Le souverain pontife argentin est devenu spécialiste des voyages dans les plus minuscules communautés catholiques du globe. Après un voyage aux EAU, il est attendu avec impatience au Maroc par une communauté de plus de 30 000 fidèles, essentiellement des étrangers venus d’Afrique subsaharienne, étudiants ou migrants en route vers le continent européen.
Environ un tiers d’entre eux sont attendus dimanche à une messe dans un complexe sportif, du jamais vu depuis la visite de Jean Paul II, en 1985, dans ce pays à 99% musulman.
A l’instar de son voyage aux Emirats arabes unis en janvier, l’image du pape célébrant la messe, au lendemain d’une rencontre avec le roi et « Commandant des croyants » Mohammed VI et de hauts responsables religieux, offrira un visage concret à ses appels répétés à la tolérance religieuse.
Le voyage du chef spirituel des quelque 1,3 milliard de catholiques suscite l’espoir des minorités chrétiennes et des musulmans convertis, qui demandent à pouvoir bénéficier pleinement de la liberté de culte inscrite dans la Constitution marocaine.
Liberté de culte incomplète
« Nous rêvons d’un Maroc libre qui assume sa diversité religieuse », a ainsi affirmé la Coordination des chrétiens marocains. Elle souhaite que cette visite soit « une occasion historique » pour que le Maroc avance « tangiblement dans ce sens ».
Selon la Constitution marocaine, « l’islam est la religion de l’Etat, qui garantit à tous le libre exercice des cultes ». Le code pénal marocain ne prévoit pas la peine de mort pour les apostats de l’islam, contrairement par exemple à celui des Emirats arabes unis.
Au Maroc, « la règle du jeu, c’est la discrétion », explique un responsable religieux à Rabat.
Le sujet reste sensible. En juin dernier, le ministre marocain d’Etat chargé des droits de l’Homme, l’islamiste Mustapha Ramid, avait ainsi estimé que la liberté de conscience était « une menace » pour la « cohésion » du Maroc.
La conversion volontaire n’est pas un crime, mais le prosélytisme (le fait « d’ébranler la foi d’un musulman ou de le convertir à une autre religion ») peut coûter jusqu’à trois ans de prison. « Ce qui est condamné c’est le prosélytisme agressif », insiste l’ambassadeur du royaume du Maroc à Paris, Chakib Benmoussa.
Pour lui, « la visite du pape François est un moment fort, aussi bien pour lutter contre les courants de fanatisme, de repli identitaire, d’intolérance mais aussi (…) pour l’interraction positive entre les religions, les peuples et les civilisations ».
Migrants, sujet sensible
Le pape François a confié qu’il aurait aimé se rendre à Marrakech en décembre pour l’adoption par plus de 150 pays du Pacte mondial sur les migrations des Nations unies. Il y avait finalement envoyé un représentant.

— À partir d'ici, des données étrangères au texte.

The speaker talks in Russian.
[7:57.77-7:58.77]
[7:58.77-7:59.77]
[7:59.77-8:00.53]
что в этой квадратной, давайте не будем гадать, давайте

Le texte non contraignant, qui vise à renforcer la coopération internationale pour une « migration sûre », avait déchainé les passions dans plusieurs pays avant sa ratification finale à New York.

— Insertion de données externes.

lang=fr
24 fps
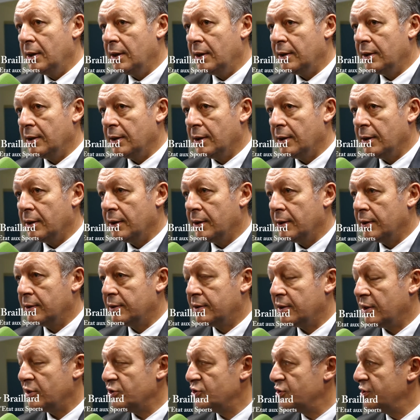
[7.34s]
Euh,
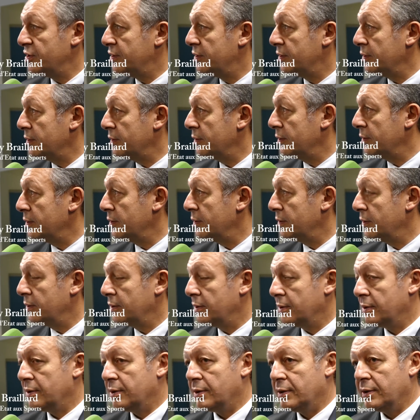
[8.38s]
tragique euh,
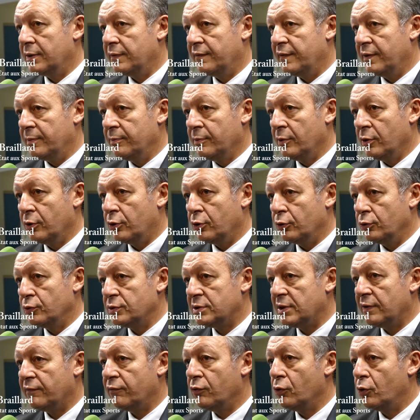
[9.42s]
événement que
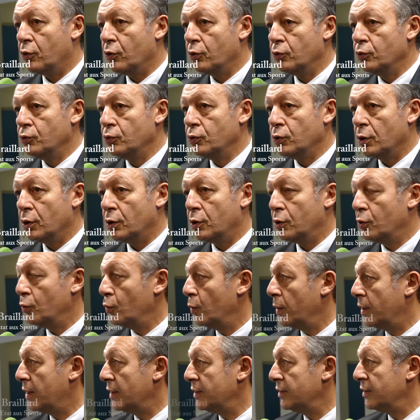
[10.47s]
nous avons connu euh, le
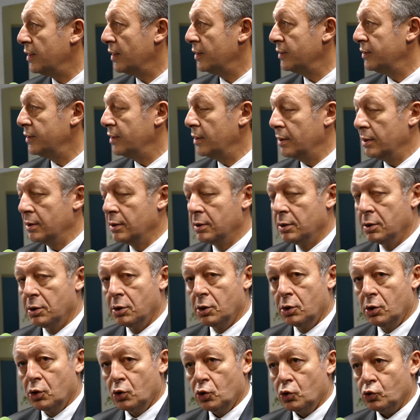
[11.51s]
week-end dernier.
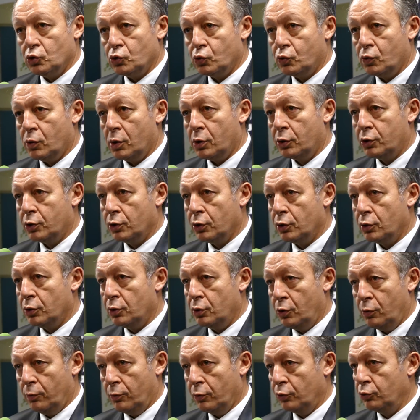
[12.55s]
Je crois que
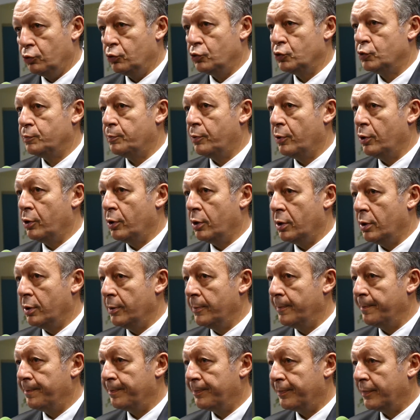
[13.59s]
le monde du sport
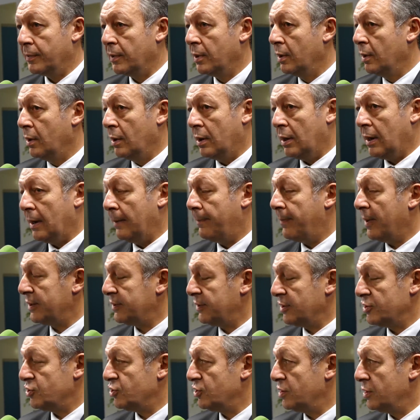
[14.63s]
a
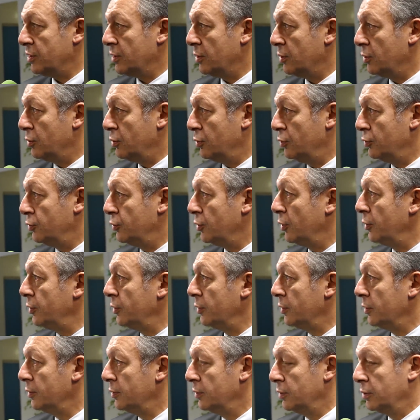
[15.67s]
partagé le deuil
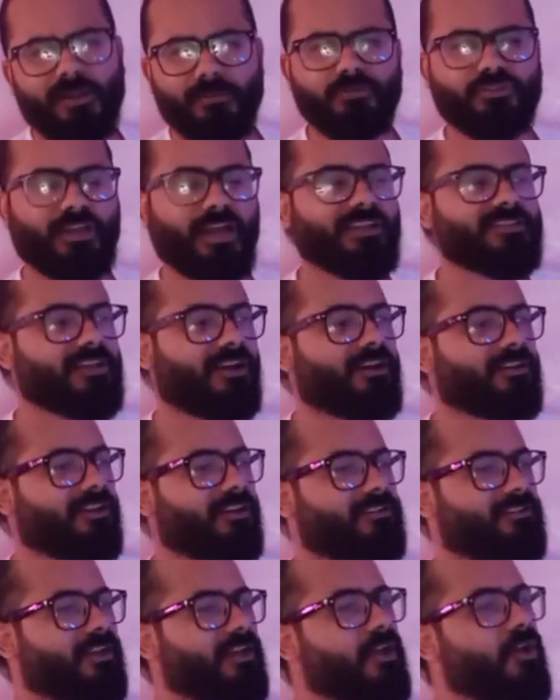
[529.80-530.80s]
وانا مش عايز
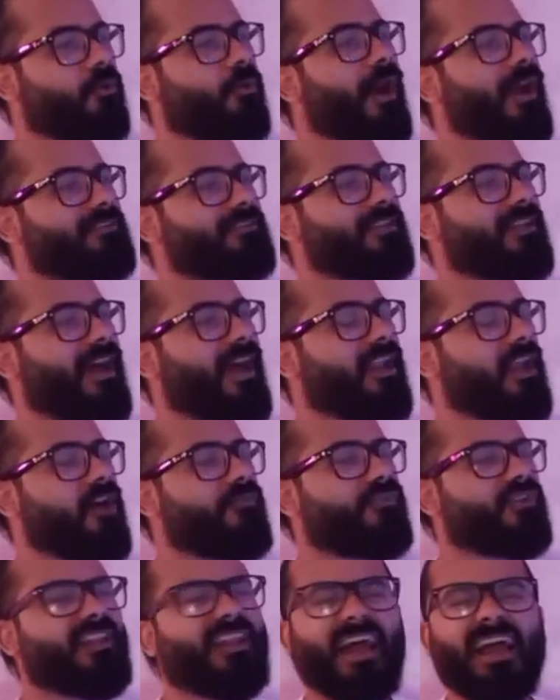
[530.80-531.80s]
اخلص وقت
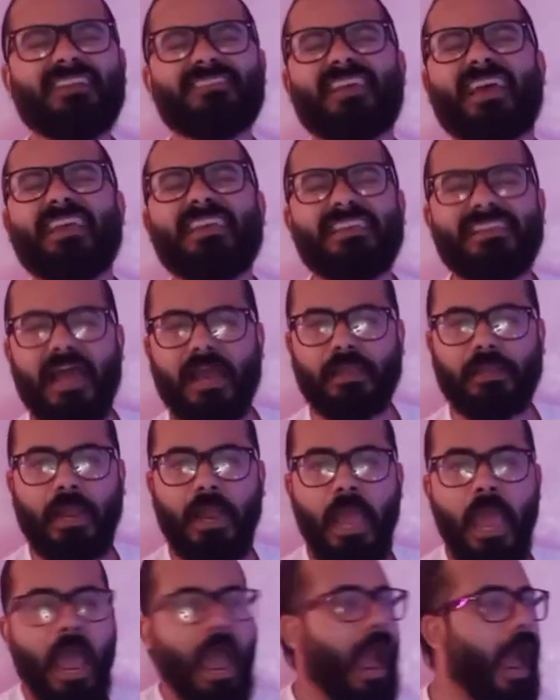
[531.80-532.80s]
الحلقه في كده انا عايز اهينك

François a prévu de rencontrer samedi des migrants dans le centre Caritas diocésain, où il prononcera un discours. L’Eglise catholique locale a mis en place des centres d’accueil pour migrants dans plusieurs villes du Maroc, en l’absence d’autres structures.
La question des migrants est un autre sujet sensible au Maroc, qui revendique une politique d’accueil « humaniste ». Mais Rabat se fait régulièrement épingler par les défenseurs des droits de l’Homme, qui critiquent des vagues d’arrestations musclées destinées à éloigner les candidats à l’exil des rives de la Méditerranée.

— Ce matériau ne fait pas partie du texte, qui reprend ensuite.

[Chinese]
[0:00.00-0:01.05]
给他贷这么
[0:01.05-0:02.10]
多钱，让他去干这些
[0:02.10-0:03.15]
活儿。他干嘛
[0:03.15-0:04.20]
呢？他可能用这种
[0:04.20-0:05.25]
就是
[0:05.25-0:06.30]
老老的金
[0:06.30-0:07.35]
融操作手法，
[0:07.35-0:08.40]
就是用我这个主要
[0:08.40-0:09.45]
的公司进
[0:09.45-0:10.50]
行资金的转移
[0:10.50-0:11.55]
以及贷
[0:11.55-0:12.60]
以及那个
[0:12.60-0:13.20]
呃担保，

« J’espère que la visite du pape apportera du progrès sur cette question », a déclaré l’archevêque de Tanger, Mgr Santiago Angelo Martinez, au cours d’un récent point de presse.
Le voyage de François au Maroc intervient près de 34 ans après celui Jean Paul II, à l’été 1985, marquée par une rencontre interreligieuse avec 80.000 jeunes dans un stade. Premier chef d’Etat d’un pays arabe à inviter un pape, le roi Hassan II (père de l’actuel monarque) avait été reçu au Vatican en novembre 1991.